No entanto, para os analistas da Stratfor, a atual preponderância xiita acabará por seguir o padrão histórico, isto é, será de curta duração, intermitente e relativamente rara. A principal razão invocada situa-se nos aspetos demográficos, porque, como já referido acima, há muitos mais sunitas do que xiitas e os primeiros não se mostram dispostos em ceder essa vantagem, seja qual for a forma que os xiitas tentem usar para a minimizar. Não se imagina também que os dois principais símbolos religiosos sunitas, as cidades sagradas de Meca e Medina, possam estar à mercê de interferências xiitas. A questão, no entanto, não é apenas religiosa; é também étnica e, nesse campo, a potência xiita líder tem a desvantagem, de sendo persa, ver reduzidas as suas possibilidades de alinhamento com os árabes. Sob estas circunstâncias, a Stratfor prevê que, não obstante todas as tentativas de Teerão em explorar os pontos fracos da comunidade sunita, esses esforços não levarão a um desfecho favorável à minoria xiita.
Obviamente, a evolução da situação na Síria e o provável fim definitivo do domínio da etnia alauita ajudará a confirmar esta previsão, sendo mais um grande revés para as ambições iranianas. O desenlace desta situação, em qualquer caso, não está dependente apenas dos atores locais. Está tanto nas mãos destes como nas dos EUA e Rússia e, sobretudo, nas de uma eventual coligação para o combate ao ISIS, o elemento que pode levar a uma conjugação de esforços, pelo menos temporária.
A Turquia foi a primeira potência a decidir-se por uma alteração da sua estratégia em função da perceção dos perigos que representa o ISIS e dos receios de que o papel curdo nesse combate possa facilitar a sua eventual autonomia. Não obstante, esta diversidade de motivações, trocou um perfil muito moderado em relação ao ISIS por uma coligação com os EUA a quem passou a conceder facilidades em apoio de base recusadas até então. Como irá funcionar esta coligação é assunto sobre o qual muitos se interrogam dadas as divergências existentes sobre com quem se devem alinhar no terreno.
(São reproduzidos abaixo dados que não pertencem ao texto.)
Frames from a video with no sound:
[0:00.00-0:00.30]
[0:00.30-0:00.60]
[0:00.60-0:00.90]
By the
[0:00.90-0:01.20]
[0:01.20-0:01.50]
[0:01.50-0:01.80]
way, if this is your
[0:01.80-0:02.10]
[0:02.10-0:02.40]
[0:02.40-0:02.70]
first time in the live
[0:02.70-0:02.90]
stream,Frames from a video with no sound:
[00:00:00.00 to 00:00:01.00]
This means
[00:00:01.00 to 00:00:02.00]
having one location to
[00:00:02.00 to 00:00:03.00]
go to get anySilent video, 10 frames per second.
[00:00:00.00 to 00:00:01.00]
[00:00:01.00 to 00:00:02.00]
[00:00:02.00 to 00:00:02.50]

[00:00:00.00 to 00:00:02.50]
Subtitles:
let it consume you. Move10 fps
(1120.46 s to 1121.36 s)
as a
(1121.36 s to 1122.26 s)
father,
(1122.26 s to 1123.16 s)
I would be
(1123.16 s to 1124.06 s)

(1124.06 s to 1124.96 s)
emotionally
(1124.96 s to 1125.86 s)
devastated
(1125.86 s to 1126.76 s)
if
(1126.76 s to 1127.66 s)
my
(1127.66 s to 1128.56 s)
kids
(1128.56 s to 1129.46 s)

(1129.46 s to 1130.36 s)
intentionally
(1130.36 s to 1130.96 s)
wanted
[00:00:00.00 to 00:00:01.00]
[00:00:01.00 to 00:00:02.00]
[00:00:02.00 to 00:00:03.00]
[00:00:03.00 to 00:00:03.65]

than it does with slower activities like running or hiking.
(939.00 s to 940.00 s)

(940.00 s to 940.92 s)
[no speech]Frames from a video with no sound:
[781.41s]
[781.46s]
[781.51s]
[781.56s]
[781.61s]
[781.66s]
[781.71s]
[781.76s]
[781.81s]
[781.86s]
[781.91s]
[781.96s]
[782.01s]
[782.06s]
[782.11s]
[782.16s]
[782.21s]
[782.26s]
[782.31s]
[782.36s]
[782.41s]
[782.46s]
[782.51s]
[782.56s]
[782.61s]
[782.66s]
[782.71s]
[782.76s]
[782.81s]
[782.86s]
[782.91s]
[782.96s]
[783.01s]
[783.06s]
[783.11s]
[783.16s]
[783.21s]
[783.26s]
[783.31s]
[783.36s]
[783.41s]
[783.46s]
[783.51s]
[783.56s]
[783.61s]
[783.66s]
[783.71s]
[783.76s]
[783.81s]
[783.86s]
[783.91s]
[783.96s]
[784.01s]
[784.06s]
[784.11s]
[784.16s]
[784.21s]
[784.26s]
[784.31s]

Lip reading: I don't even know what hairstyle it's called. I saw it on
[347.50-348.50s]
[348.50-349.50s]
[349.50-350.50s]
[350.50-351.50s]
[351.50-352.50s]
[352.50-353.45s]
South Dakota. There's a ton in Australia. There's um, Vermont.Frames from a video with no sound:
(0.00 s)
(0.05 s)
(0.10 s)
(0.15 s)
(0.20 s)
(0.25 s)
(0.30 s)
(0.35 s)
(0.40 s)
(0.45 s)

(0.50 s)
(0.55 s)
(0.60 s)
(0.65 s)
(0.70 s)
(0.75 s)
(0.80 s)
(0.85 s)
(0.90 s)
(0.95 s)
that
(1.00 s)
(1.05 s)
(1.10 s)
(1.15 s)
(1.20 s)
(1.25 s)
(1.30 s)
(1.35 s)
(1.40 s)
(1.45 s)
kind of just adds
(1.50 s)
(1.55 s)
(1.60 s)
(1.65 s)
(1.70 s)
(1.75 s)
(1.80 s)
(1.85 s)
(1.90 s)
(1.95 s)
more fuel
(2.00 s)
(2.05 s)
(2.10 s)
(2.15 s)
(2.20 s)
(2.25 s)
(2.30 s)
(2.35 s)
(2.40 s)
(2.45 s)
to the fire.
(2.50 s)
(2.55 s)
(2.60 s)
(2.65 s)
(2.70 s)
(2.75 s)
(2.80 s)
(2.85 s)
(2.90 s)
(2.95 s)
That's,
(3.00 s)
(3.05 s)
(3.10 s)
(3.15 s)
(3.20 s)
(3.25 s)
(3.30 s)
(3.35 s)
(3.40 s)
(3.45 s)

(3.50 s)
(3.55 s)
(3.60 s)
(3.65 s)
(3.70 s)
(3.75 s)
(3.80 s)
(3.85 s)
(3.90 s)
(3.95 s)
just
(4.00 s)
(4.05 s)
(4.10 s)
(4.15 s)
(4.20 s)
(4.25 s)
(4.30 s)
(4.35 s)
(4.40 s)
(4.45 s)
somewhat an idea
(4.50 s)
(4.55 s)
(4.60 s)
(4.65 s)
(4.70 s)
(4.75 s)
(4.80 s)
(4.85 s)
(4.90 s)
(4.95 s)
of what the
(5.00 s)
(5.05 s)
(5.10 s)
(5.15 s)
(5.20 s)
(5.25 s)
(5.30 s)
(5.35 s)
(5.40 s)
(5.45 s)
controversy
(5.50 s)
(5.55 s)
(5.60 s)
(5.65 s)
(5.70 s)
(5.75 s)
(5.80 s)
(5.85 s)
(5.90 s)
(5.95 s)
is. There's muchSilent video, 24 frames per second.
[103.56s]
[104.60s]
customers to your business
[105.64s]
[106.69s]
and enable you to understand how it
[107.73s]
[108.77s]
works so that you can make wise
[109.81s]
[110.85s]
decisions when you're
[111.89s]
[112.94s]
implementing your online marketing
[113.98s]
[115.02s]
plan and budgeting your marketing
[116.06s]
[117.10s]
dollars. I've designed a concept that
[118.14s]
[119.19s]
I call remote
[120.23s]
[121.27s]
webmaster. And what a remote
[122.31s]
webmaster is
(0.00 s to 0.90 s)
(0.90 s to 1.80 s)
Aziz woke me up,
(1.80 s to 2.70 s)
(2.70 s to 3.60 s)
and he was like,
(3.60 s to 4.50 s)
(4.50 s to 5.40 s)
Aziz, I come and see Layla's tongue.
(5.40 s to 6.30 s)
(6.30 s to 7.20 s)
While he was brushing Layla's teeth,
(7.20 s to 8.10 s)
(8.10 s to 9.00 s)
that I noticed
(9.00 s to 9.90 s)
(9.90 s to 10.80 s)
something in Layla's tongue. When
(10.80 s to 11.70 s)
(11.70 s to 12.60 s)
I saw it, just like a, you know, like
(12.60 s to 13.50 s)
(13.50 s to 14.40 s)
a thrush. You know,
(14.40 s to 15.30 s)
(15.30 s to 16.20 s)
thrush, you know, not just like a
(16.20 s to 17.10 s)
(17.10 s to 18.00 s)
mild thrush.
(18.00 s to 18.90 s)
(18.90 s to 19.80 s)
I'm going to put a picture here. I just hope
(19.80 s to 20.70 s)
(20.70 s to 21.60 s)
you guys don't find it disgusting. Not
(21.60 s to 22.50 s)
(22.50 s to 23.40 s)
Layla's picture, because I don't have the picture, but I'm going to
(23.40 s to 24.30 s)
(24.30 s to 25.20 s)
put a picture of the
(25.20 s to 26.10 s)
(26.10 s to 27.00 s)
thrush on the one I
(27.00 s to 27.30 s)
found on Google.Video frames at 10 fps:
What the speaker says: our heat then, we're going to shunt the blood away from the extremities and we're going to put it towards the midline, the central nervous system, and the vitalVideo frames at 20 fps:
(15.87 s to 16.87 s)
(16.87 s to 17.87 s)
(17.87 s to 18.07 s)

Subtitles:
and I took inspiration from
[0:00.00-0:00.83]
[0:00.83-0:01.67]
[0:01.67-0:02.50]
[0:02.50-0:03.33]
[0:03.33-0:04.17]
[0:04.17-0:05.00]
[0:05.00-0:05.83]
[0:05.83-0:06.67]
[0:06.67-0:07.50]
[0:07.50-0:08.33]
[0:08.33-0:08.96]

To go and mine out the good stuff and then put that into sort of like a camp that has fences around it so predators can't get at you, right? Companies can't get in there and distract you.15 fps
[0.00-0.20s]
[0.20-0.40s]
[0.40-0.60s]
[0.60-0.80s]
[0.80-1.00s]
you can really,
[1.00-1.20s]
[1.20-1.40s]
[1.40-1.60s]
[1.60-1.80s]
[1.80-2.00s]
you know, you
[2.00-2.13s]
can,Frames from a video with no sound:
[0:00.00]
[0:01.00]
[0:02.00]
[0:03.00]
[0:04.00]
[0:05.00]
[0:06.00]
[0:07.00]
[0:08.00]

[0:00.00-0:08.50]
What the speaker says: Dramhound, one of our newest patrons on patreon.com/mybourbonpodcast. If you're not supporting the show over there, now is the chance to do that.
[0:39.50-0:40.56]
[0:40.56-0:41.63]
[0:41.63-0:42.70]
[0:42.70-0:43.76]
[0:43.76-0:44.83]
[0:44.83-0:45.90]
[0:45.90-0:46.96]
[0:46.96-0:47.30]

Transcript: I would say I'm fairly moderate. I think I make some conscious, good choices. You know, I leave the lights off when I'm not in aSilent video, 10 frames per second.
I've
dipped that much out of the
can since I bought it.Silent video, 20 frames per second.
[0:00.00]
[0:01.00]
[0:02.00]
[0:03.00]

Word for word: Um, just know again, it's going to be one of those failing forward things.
Moscovo também quer combater o ISIS mas numa coligação totalmente diferente. Quer que inclua a Turquia (improvável), a Arábia Saudita (ainda mais improvável), a Jordânia e a Síria. Malgrado alguns sinais que vão sendo dados sobre a sua disponibilidade de discutir um regime pós Assad – estando em curso conversações nesse sentido -, no essencial, a Rússia continua determinada em não dar qualquer sinal de o abandonar. Estas circunstâncias tornam muito remoto qualquer entendimento com a Arábia Saudita, que só aceitaria esse tipo de coligação se o regime sírio cortasse as suas ligações com o Irão. Riade está, sobretudo, interessada numa coligação sunita que apague definitivamente qualquer veleidade de liderança regional de Teerão.
Sob este ultimo objetivo, Riade pode contar com o apoio de Israel mas este não se alinhará em nenhum quadro regional, postura em que, em termos gerais, tem o apoio americano. Para Washington, Israel, devidamente armado pelos EUA, deve continuar a representar a garantia de que nenhuma outra potência regional, seja a Turquia ou o Irão, irá tirar partido do caos para dominar por completo toda a região.